I’ve wondered what is the mental state of a person in such an arrangement? Are they angry with their society? Do they feel cheated out of a real opportunity for love? Do they resent their partner? Are they less happy than people who got to choose someone they loved? What keeps the couple together when things get hard? What is the glue to arranged marriages?

I needed these questions answered so I could answer another question that I’ve been wanting to find an answer to. I zoomed to Youtube to watch a documentary on contemporary arranged marriages. I’ve linked to it below.

It wasn’t exactly what I was looking for. The arranged marriages in this documentary did involve choice. The people weren’t betrothed at an early age and then wed once they could bear children. Some of the subjects in this documentary dated normally before they got involved in an arranged marriages. They had their choice of suitors. One woman placed an ad in a newspaper looking for a husband, and received over two hundred letters from men. She had a choice in them

I did figure out that the glue to many arranged marriages was tradition. Children wanted to make their parents proud by finding a partner that continued the traditions of their cultures.

One scene where this was evident was a car ride between two friends. One girl was adamant that her partner had to be Indian like her because it would be easier to live with her partner. Her friend struggled to understand why she couldn’t accept someone else. The other girl said that it would be so annoying to explain her culture to an outsider and proceeded to attack her friend’s Indianness for not seeing it the same way.

While the documentary was informative, it didn’t give me insight into the mental state of a person in an arranged marriage. So I did some heavy research and googled the subject. The first entry was this article.

Here’s a snippet from it.

” We found absolutely no difference between participants in arranged marriages and those in free choice marriages on the four measures we included in our study. Regardless of the nature of their marriage — whether their spouse had been selected by family members/matchmakers or had been personally and freely chosen — the participants in our study were extremely (and equally) happy with their relationships.”

This is just one report. I was unconvinced so I went down to the fourth entry on google where I found this article.

“They are seen by many as business deals that have little to do with love.

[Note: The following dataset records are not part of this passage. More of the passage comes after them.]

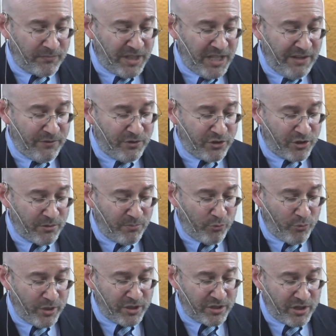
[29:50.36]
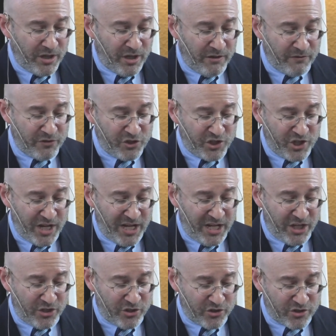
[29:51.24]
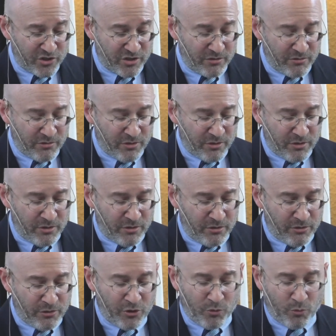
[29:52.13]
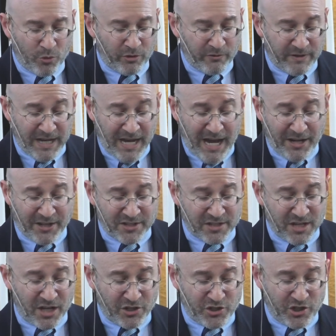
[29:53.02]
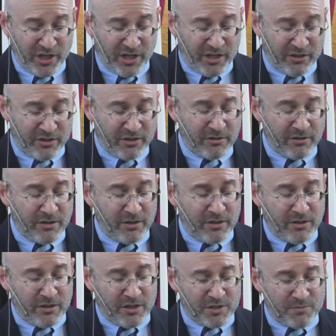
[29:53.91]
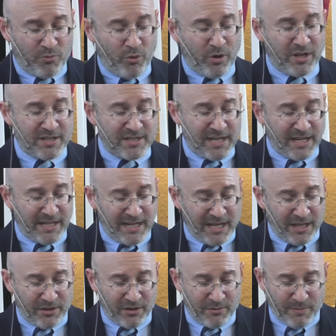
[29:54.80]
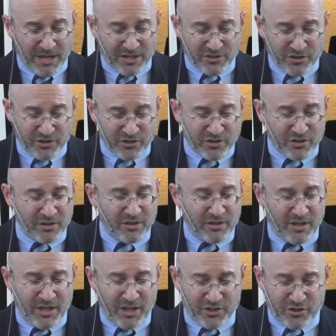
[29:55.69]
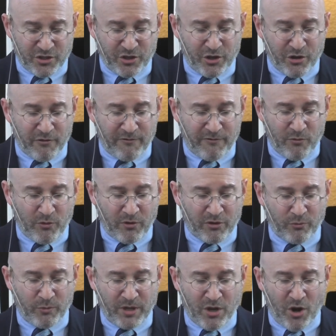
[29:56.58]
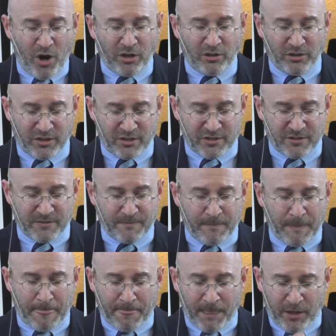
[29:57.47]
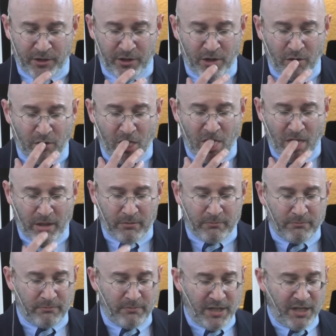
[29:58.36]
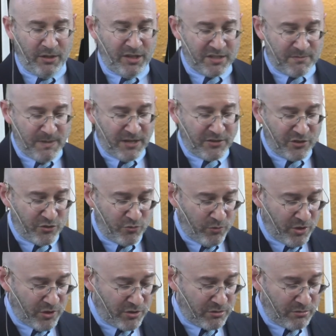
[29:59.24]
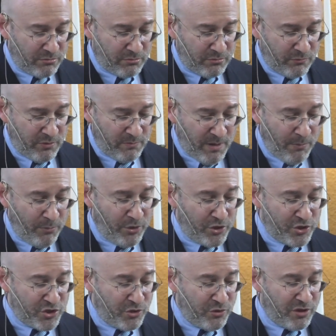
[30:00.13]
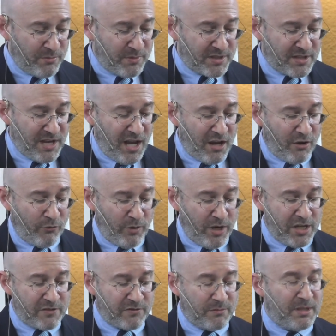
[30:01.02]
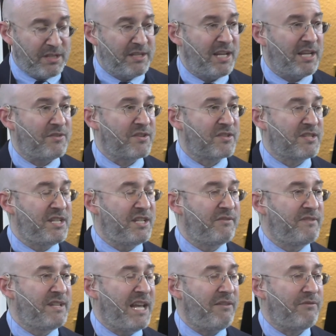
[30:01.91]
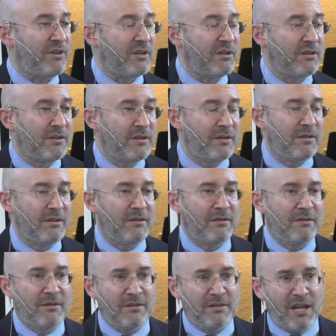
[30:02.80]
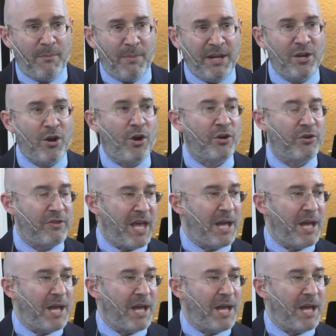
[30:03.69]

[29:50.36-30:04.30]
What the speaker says: even to the point of chains, though the word of God is not chained." His point is that, again, the message is going to go forth regardless, you know. And his message was, remember Yeshua the Messiah, raised from the dead, the seed of David. Not many argue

But arranged marriages are far more likely to lead to lasting affection than marriages of passion, experts claim.

According to research, those in arranged marriages – or who have had their partner chosen for them by a parent or matchmaker – tend to feel more in love as time grows, whereas those in regular marriages feel less in love over time.

Relationship experts claim this is because arranged matches are carefully considered, with thought going into whether potential partners’ families, interests and life goals are compatible.

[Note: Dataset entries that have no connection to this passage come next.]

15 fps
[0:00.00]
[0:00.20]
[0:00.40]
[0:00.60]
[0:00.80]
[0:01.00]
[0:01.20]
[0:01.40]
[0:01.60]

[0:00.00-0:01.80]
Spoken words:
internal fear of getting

This means they are more likely to commit for life – and to stick together through rocky patches.

Those who marry for love, on the other hand, tend to be blinded by passion and so overlook these crucial details. ”

It’s very possible that those in arranged marriages are lying on these surveys and are saving face for their relationships, pretending to be happy when they are miserable. But then perhaps the same could be said of choice-based marriages. People will always lie to save face and look good in front of others. Lying is more convenient than telling the truth. Just look at politics.

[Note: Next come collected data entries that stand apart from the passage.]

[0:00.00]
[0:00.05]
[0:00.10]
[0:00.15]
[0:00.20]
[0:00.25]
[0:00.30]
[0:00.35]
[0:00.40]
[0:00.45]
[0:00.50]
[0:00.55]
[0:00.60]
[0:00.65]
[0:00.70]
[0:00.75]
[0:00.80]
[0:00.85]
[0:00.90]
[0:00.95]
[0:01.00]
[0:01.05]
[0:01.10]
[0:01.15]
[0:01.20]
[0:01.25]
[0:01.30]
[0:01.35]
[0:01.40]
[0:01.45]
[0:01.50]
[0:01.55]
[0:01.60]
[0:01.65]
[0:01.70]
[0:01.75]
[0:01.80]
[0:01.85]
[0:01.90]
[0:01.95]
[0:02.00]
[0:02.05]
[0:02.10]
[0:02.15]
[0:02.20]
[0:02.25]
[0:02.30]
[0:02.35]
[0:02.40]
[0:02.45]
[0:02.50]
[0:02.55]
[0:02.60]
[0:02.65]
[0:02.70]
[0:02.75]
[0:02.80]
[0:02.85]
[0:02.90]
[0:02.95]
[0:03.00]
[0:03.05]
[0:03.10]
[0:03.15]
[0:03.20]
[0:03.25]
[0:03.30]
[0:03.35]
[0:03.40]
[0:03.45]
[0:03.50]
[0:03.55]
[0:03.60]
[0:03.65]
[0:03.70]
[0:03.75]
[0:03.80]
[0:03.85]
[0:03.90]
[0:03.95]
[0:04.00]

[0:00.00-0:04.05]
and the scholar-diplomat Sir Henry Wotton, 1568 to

But if everyone was honest with their answers, then it seems to me that these two types of marriages are not so different after all. They both end up with the same destination. They just go through a different process of weeding undesirables to get to the ideal partner. This does stem to many other questions, but now I’d like to focus on the question that led me to look into arranged marriages in the first place.

Is love a choice?

I’m still trying to discern how best to find an answer to that question. There is a lot of material I may have to shift through from love psychology to human biology. I’d also have to find a working definition for love which is much harder than it sounds. Love between two people today is not the same sort of love that existed in two hundred years ago. If I do find an answer, I’ll write about it on here some day.